Building a strong dental laboratory culture requires time and thought about how best to serve your employees. To keep employees actively engaged on a daily basis, utilize communication in conjunction with engagement events hosted throughout the year. This makes a big difference in how employees perceive the culture. You can measure various engagement metrics with bi-annual anonymous surveys. Not only does this measure how positively or negatively employees view the dental laboratory, but it also provides information through the participation level. It is just as important to get full participation as it is to analyze the results. A good set of questions would focus on how well employees and departments collaborate, if they feel they are part of a team, how comfortable employees are in expressing their opinions, if they learn from their mistakes, if they are proud of where they work, and how motivated they are to contribute more than they do. Level of engagement can be measured by asking the employees to respond within a range from strongly disagree to strongly agree. These survey results can reveal what areas need to be improved for future engagement events or what the dental laboratory can do better to increase morale.

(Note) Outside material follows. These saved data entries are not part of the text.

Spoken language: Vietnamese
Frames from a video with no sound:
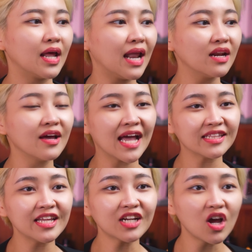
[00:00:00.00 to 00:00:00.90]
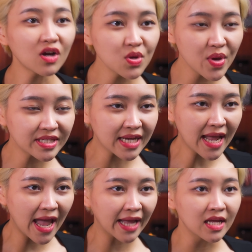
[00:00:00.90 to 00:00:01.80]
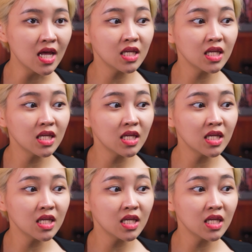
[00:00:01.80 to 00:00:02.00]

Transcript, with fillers: hoặc là lời ăn tiếng nói có duyên chẳng hạn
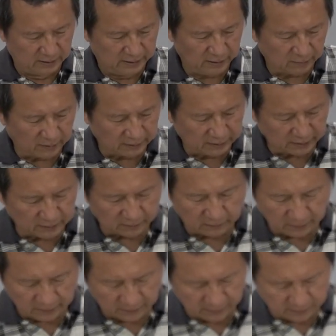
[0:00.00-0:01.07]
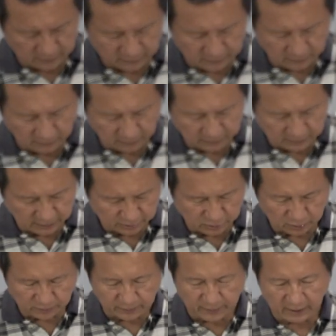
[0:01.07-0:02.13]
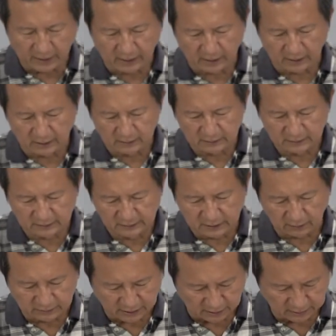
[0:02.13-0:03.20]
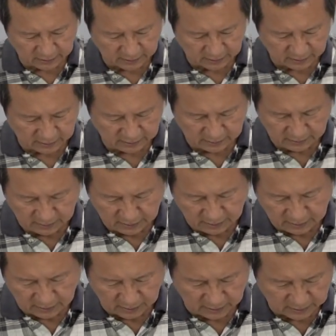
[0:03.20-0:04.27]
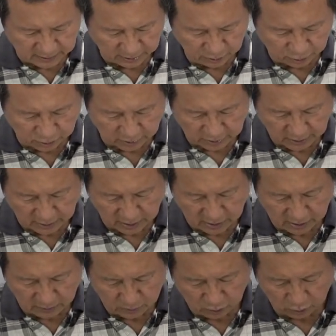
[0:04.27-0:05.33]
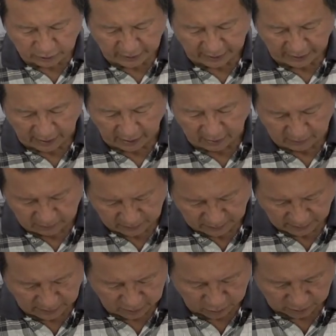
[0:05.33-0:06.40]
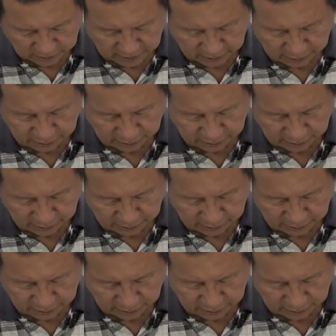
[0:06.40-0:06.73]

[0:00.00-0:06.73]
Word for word: 另外一侧的话呢，另外一侧就把较长的可伸缩的木条把它锁上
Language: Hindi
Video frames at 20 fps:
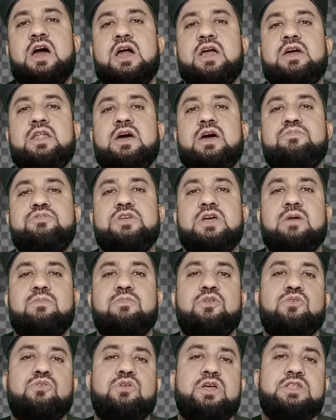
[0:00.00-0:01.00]
अगर आप
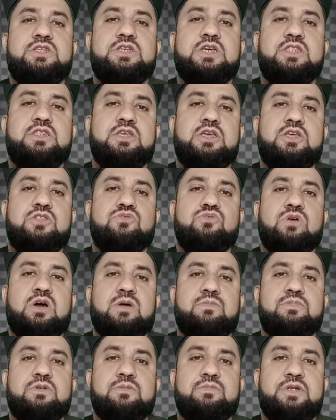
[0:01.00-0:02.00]
शामिल होना चाहते हैं तो
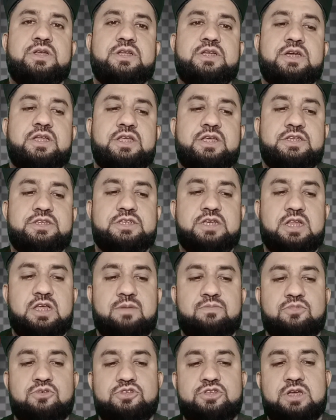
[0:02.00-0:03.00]
आप कमेंट करें इनशाला
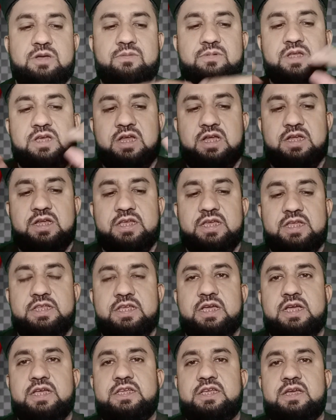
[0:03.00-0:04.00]
आपको शामिल कर लिया
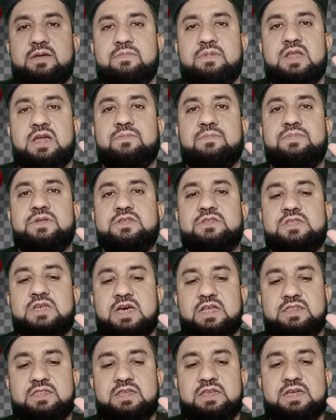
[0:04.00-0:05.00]
जाएगा ये अमल आपने
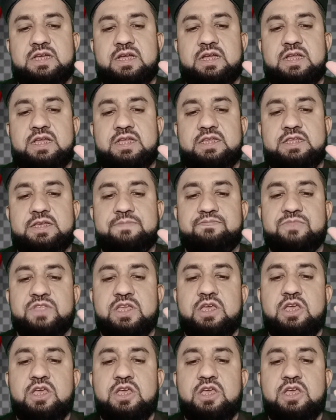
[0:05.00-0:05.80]
सात दिन करना है जी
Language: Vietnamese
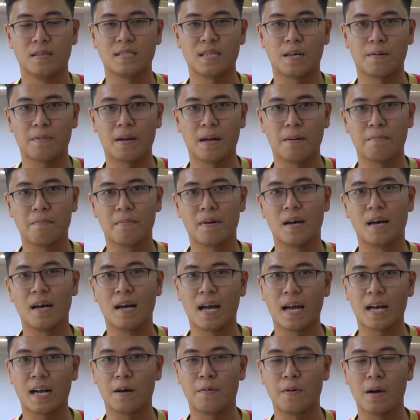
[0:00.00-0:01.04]
trong năm
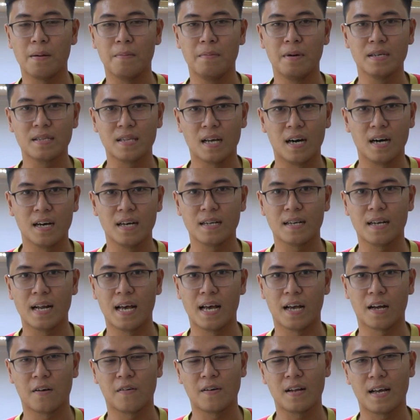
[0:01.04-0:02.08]
2020 à, tới
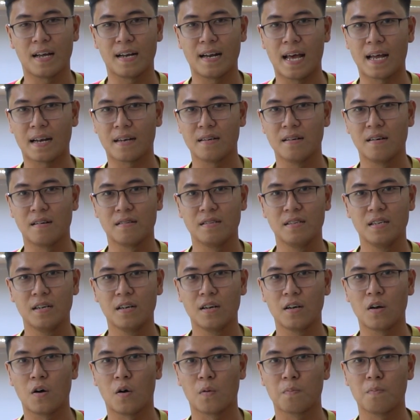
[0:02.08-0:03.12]
để có thể đạt được
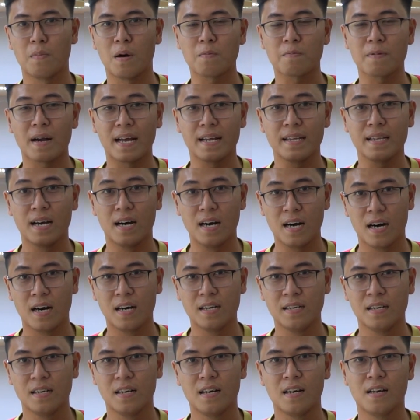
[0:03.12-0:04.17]
những cột mốc đáng nhớ
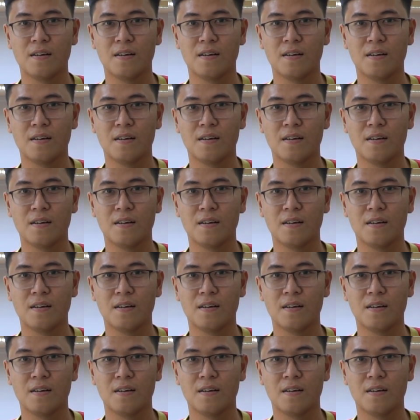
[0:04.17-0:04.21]
hơn.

Engaged employees understand that their work is appreciated and valued. In today's labor market, there are more opportunities than ever for employees to select where and for whom they are going to work. Even during traditional labor market conditions, employee engagement should be prioritized because once someone becomes disengaged, this leads to higher turnover, absenteeism, and unhappy employees who become less productive and begin to impact the business. Employee engagement is an affordable investment into your most important asset—your employees. If you do not make the necessary investment into employee engagement, you will take on greater business risks. A dental laboratory business is only as strong as the employees who work for it.

About the Author

Brian Forman is a Benefits and Compensation Manager with pladis Global.